Multiple output samples per input in a single-output Gaussian process
This addresses the problem of incorporating output uncertainty from multiple annotations in subjective tasks for researchers and practitioners using Gaussian Processes, though it is incremental as it builds on standard GP methods.
The paper tackles the problem of Gaussian Processes (GP) being limited to single output samples per input by proposing a generalization that accommodates multiple output samples, such as from multiple human raters in subjective tasks like spoken language assessment. The result shows that this approach allows the GP to compute test set output distributions more similar to reference outputs from multiple raters, as evaluated on the speechocean762 dataset.

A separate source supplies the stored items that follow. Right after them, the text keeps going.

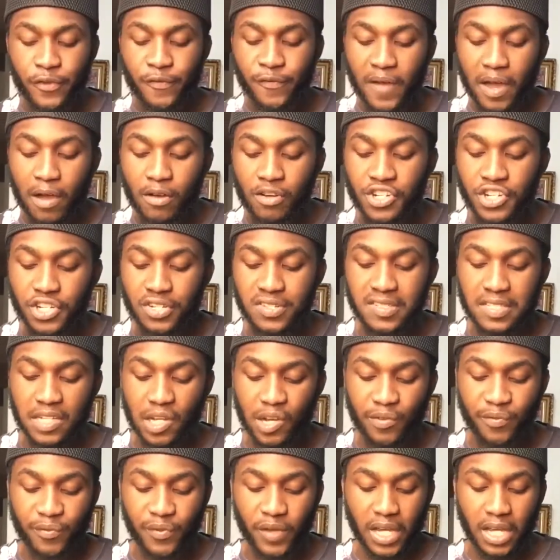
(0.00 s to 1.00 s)
you found
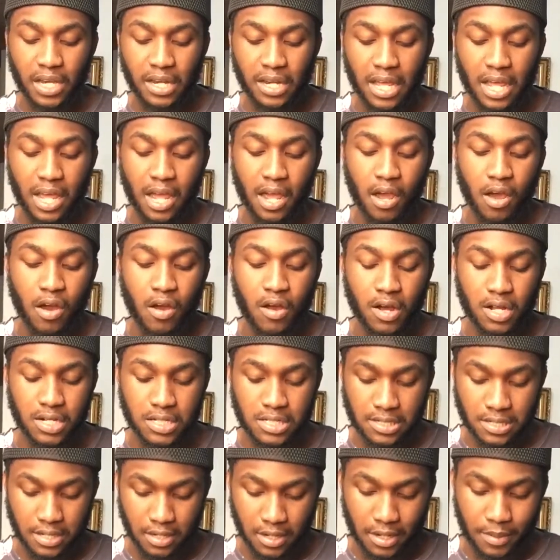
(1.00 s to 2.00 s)
yourself in a
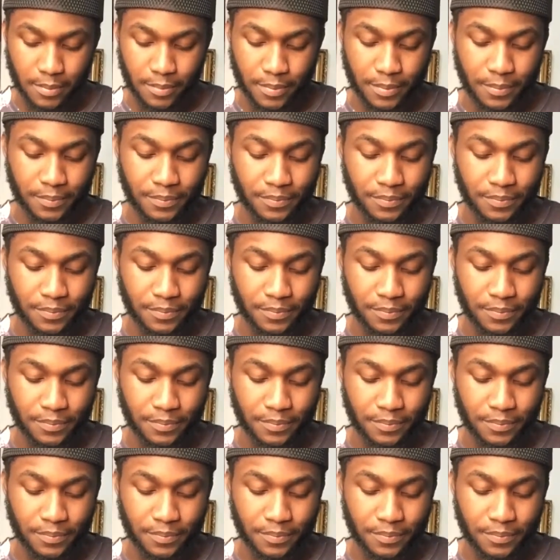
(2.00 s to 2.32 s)
hot tub,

The standard Gaussian Process (GP) only considers a single output sample per input in the training set. Datasets for subjective tasks, such as spoken language assessment, may be annotated with output labels from multiple human raters per input. This paper proposes to generalise the GP to allow for these multiple output samples in the training set, and thus make use of available output uncertainty information. This differs from a multi-output GP, as all output samples are from the same task here. The output density function is formulated to be the joint likelihood of observing all output samples, and latent variables are not repeated to reduce computation cost. The test set predictions are inferred similarly to a standard GP, with a difference being in the optimised hyper-parameters. This is evaluated on speechocean762, showing that it allows the GP to compute a test set output distribution that is more similar to the collection of reference outputs from the multiple human raters.